In a report from Trepp, the data provider said that the delinquency rate for CMBS commercial real estate loans continued to rise in April, although the rate of increase slowed compared with March's accelerated pace.
The market was "taken by surprise" last month, according to the firm's publication TreppWire, when delinquencies increased 89 basis points. Around 40 basis points of that increase was a result of the massive Stuyvesant Town loan becoming delinquent. Despite this, the 49 basis point net rise was more than twice the increase posted in February.
In April, the percentage of loans that are 30 or more days delinquent, in foreclosure or REO rose significantly by 41 basis points, placing the overall delinquency rate at 8.02%.
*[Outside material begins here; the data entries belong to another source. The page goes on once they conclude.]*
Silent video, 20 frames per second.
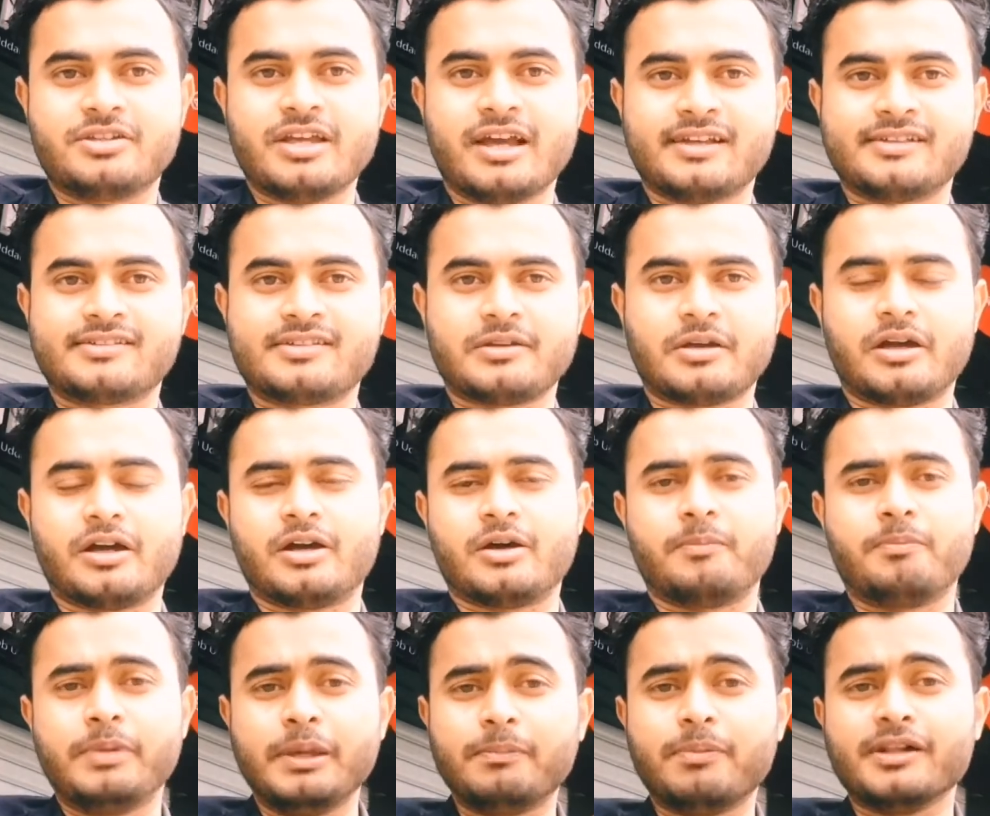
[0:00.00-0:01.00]
Just
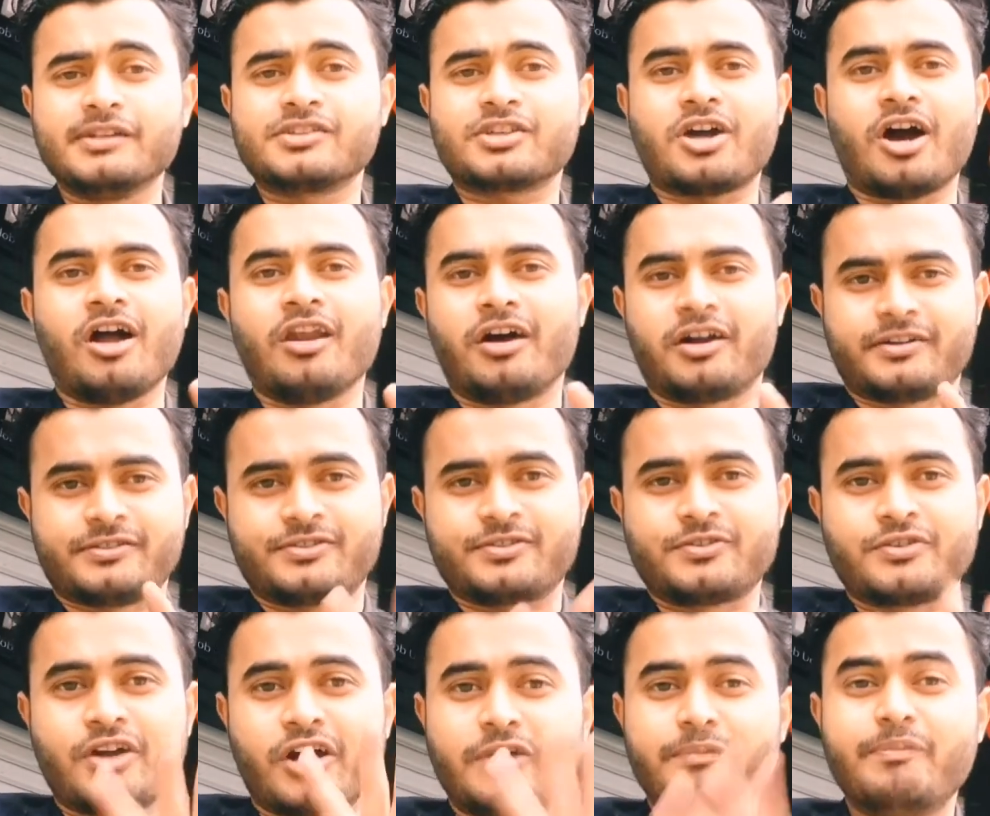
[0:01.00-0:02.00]
people's colors
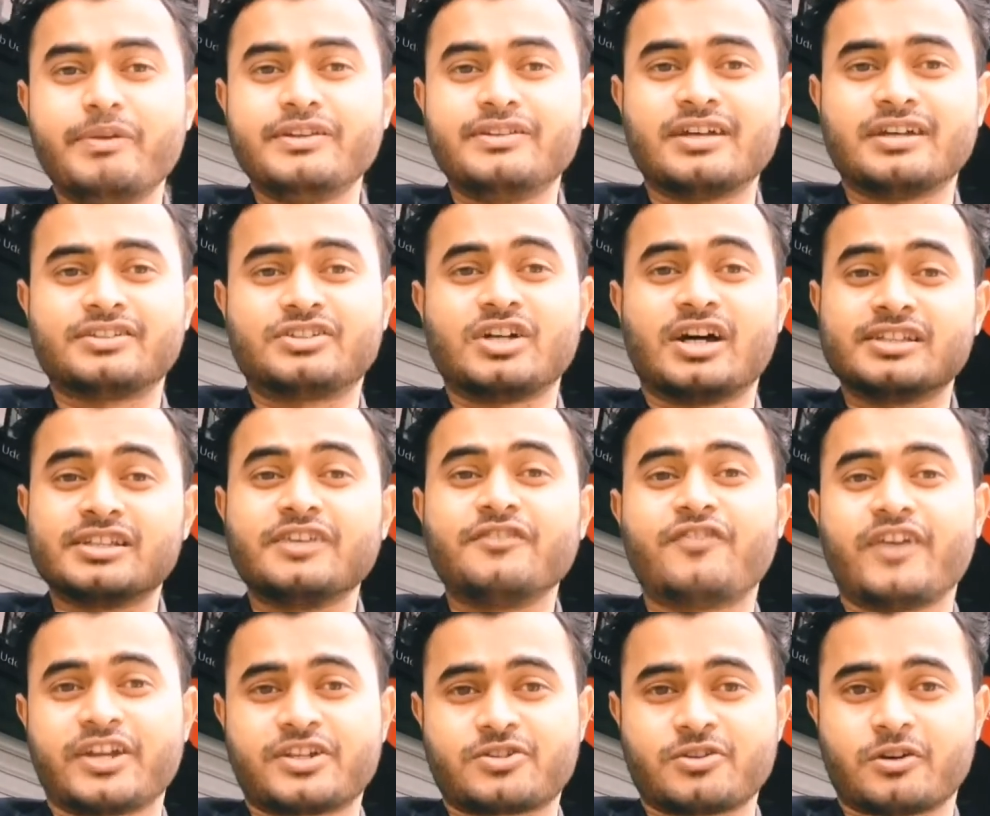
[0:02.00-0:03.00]
should not be the judging
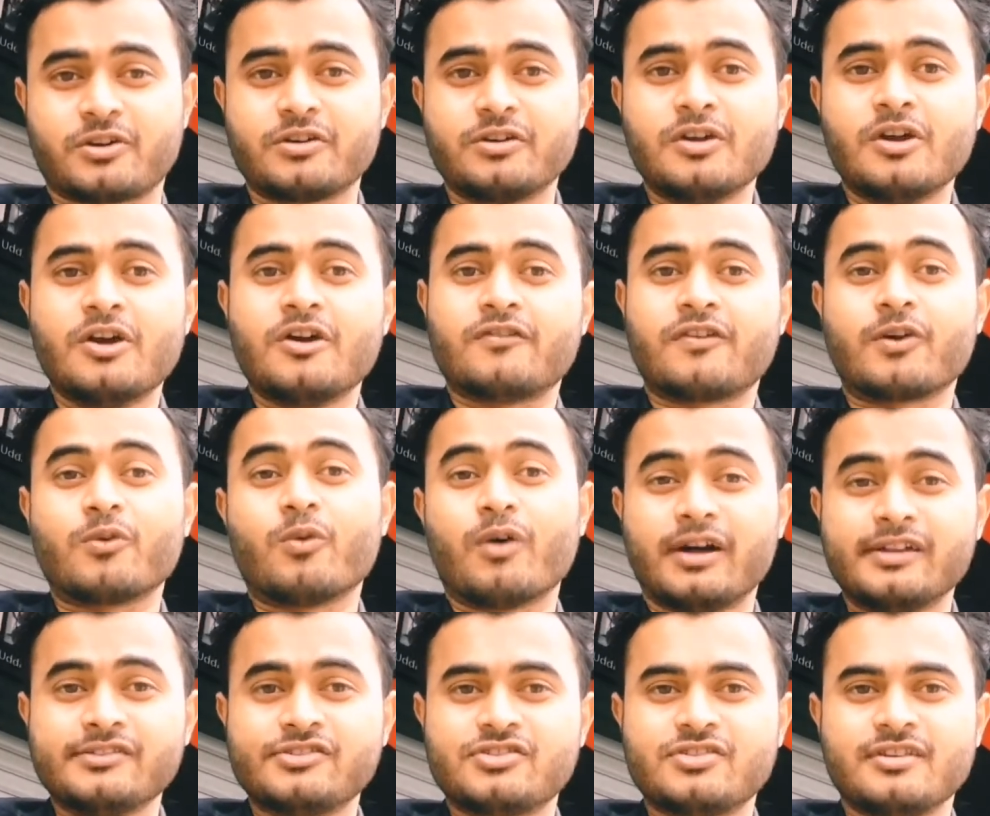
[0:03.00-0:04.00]
factor for
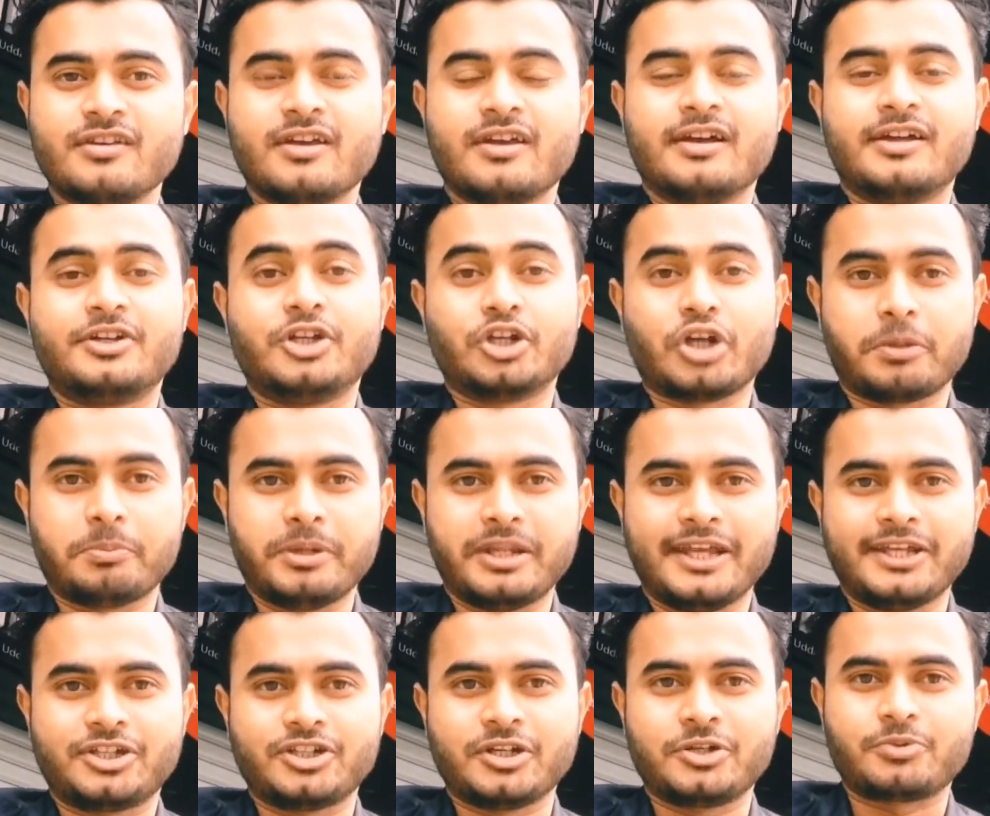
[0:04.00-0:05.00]
one's
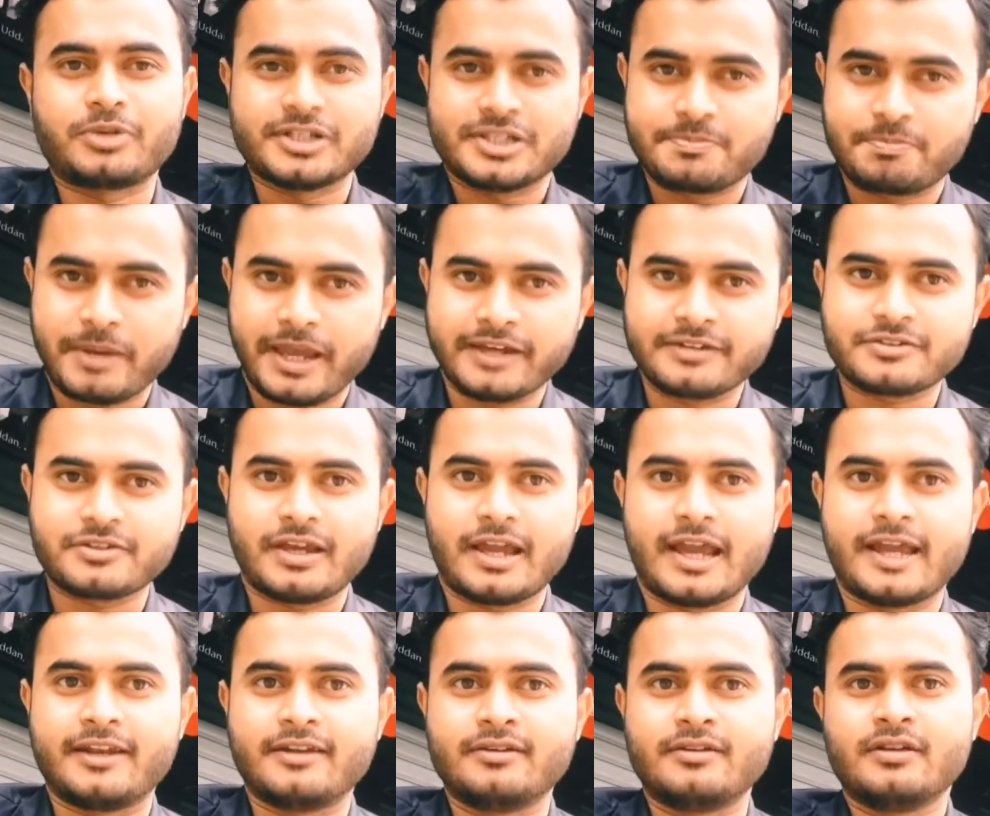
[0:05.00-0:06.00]
determination, respect,
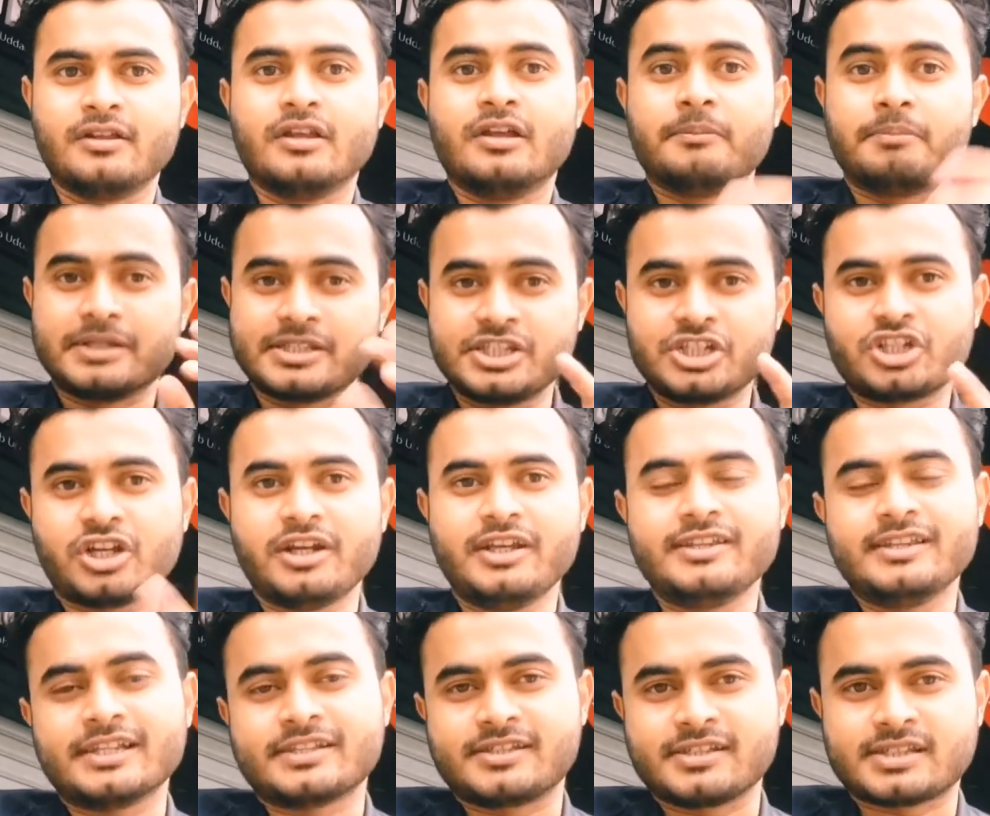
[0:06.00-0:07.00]
and position
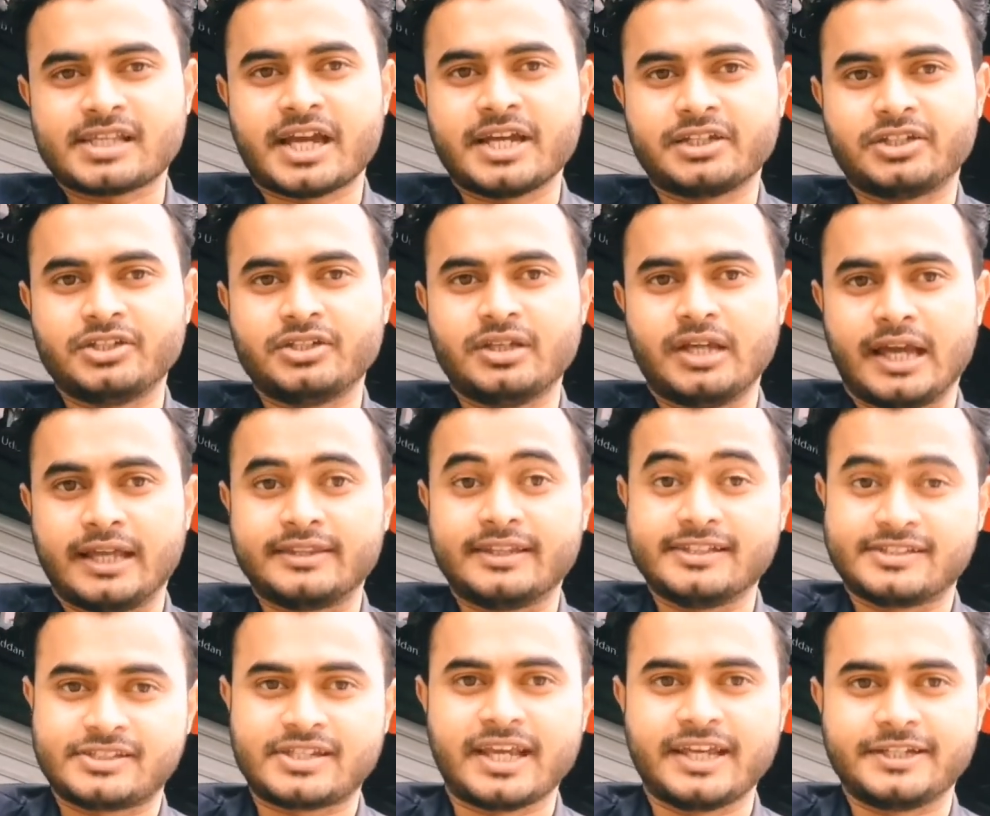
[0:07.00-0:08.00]
in the society and the
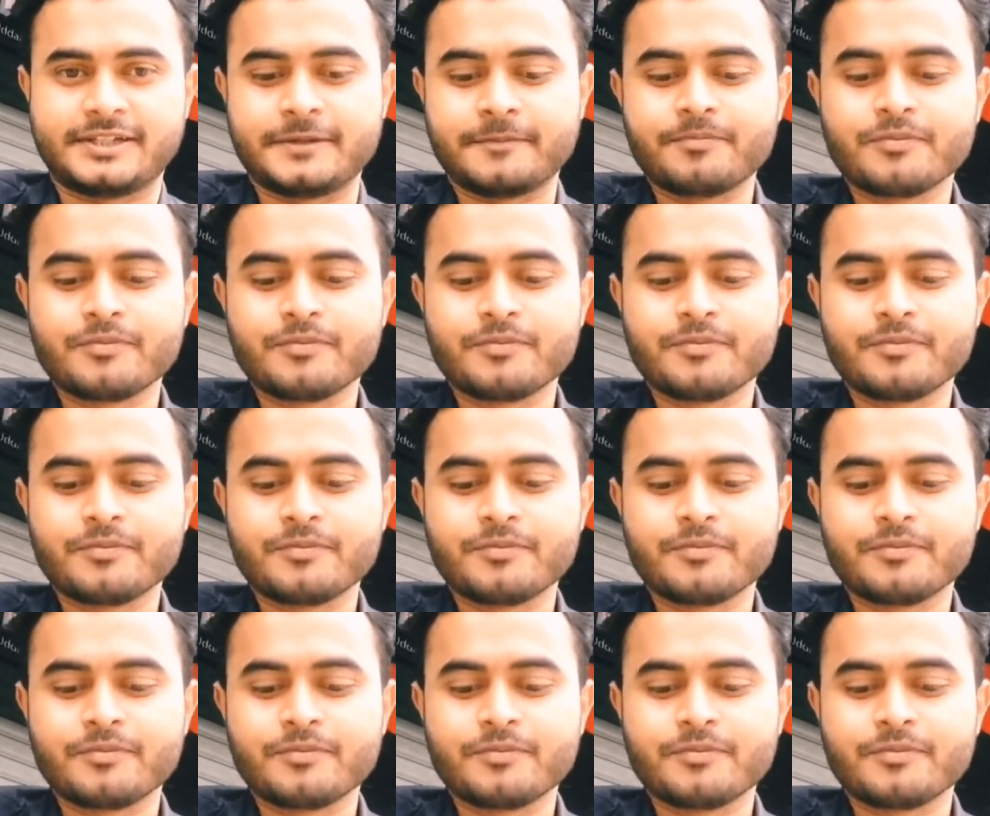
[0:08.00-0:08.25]
state.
While the modestly lower increase in the delinquency rate might be a cause for optimism, the percentage of loans seriously impaired remains sobering.
Overall, the percentage of loans seriously delinquent (60 days +, in foreclosure, REO, or non-performing balloons) jump 48 basis points is now over 7% for the first time
TreppWire published these figures:
Delinquencies hit the 8% level only a month after breaking the 7% level, rising 41 basis points.
The percent of loans 30 or more days delinquent or in foreclosure are the following: April: 8.02%; March: 7.61%; February: 6.72%.
Delinquency level of 8.02% is the highest in the CMBS market's history.
If defeased loans were taken out of the picture, the overall delinquency rate would be 8.58%.
The percentage of loans seriously delinquent (60+, in foreclosure, REO, or nonperforming balloons) at 7.14% or up 48 basis points.